On Wearing "Whatever The Fuck I Want"
Lately I’ve fallen into the habit of asking Mike if certain outfits look too young for me before I walk out the door. He always furrows his brow and acts like I’m nuts for even considering the scenario–I think partly because he’s got an “age is just a number,” attitude, and partly because I’m two years younger than he is, so if I’m feeling self-conscious about my age, then he should be having an all out tantrum because his big 4-0 is on the horizon, (as in, it’s happening before the end of the summer).
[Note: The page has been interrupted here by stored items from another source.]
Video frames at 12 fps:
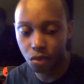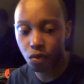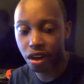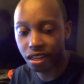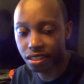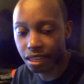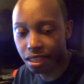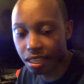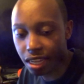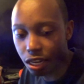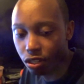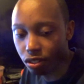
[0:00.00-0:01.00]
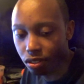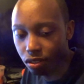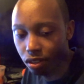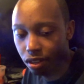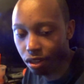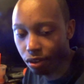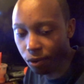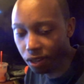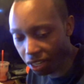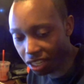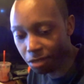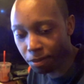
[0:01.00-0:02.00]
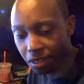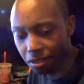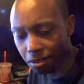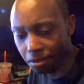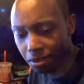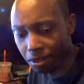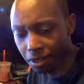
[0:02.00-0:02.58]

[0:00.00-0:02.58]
a waste. I think that was really expensive.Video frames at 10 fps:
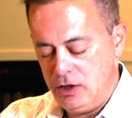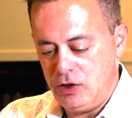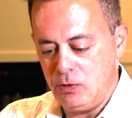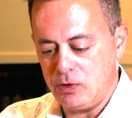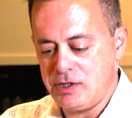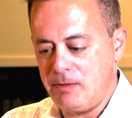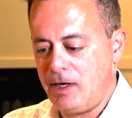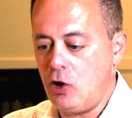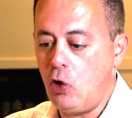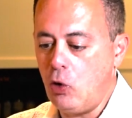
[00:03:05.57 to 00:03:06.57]
You will see my
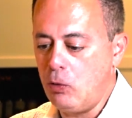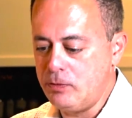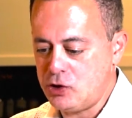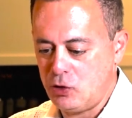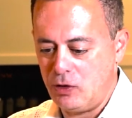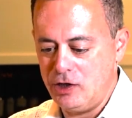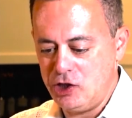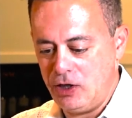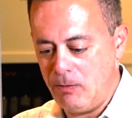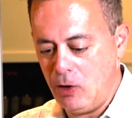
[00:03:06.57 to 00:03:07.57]
home storage
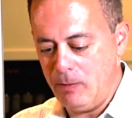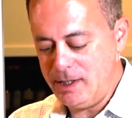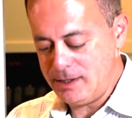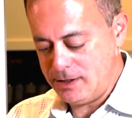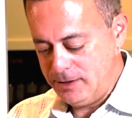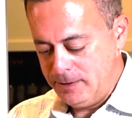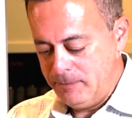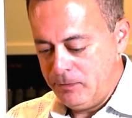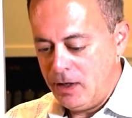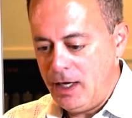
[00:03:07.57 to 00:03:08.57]
in a moment.
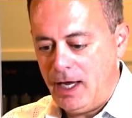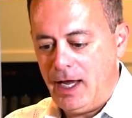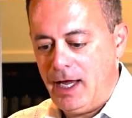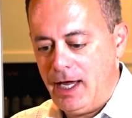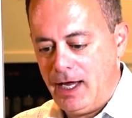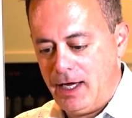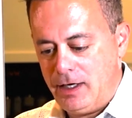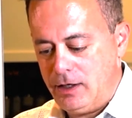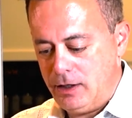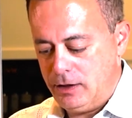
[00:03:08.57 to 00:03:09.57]

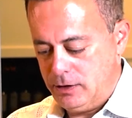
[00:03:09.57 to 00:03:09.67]
AndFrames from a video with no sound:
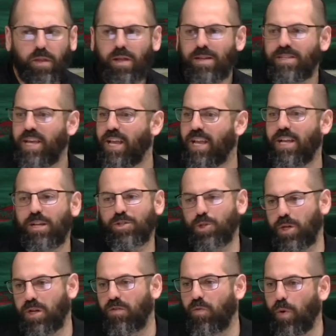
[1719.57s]
Taking a
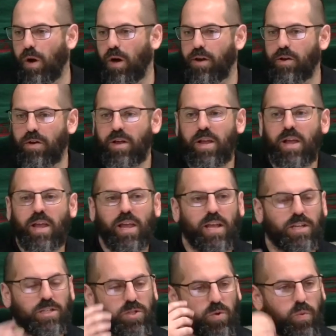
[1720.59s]
drink of water
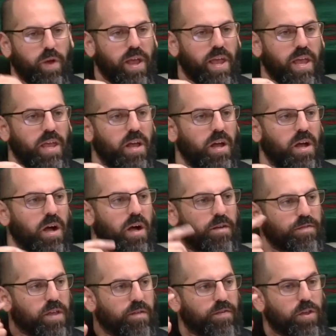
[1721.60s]
is a way of
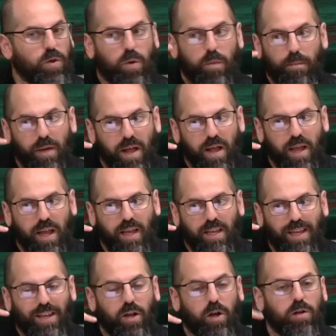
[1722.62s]
giving your mind
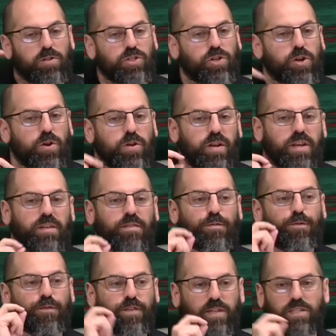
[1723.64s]
an alternative
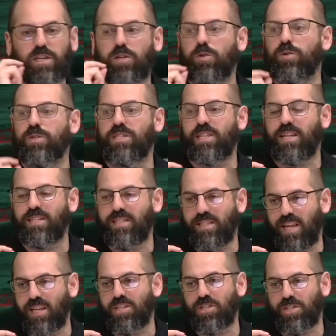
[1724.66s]
physical
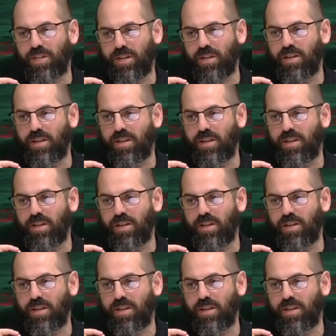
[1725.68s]
sensation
Typically, I echo the sentiments so eloquently expressed by the blogger behind Caution:Curves Ahead in her respons to an eye-roll-worthy article by Kallie Provencher for RantChic.com, “24 Things Women Should Stop Wearing After Age 30”. But sometimes I let self-doubt creep in when I think of how I’ll look among the other moms at school drop-off, for instance. (I know–I might as well shut this blog down right now if I’m going to use the schoolyard as a litmus test for how stylish I should or should not be dressing). The other 99% of the time, I feel like soon-to-be-38 is the new 25 (how hard is it to reconcile your actual age with how you feel?), and I dress
accordingly in whatever the fuck I want (I’m not swearing gratuitously here. If you haven’t already clicked the link above, then you owe it to yourself to do so).
Disclaimer: I’d be lying if I said that I was so secure in my age that I didn’t give an inward shriek of delight when I was asked for ID at the LCBO the other day. And I don’t know how “inward” it was. I could feel a big, goofy grin stretching across my face as I searched through my wallet for my license.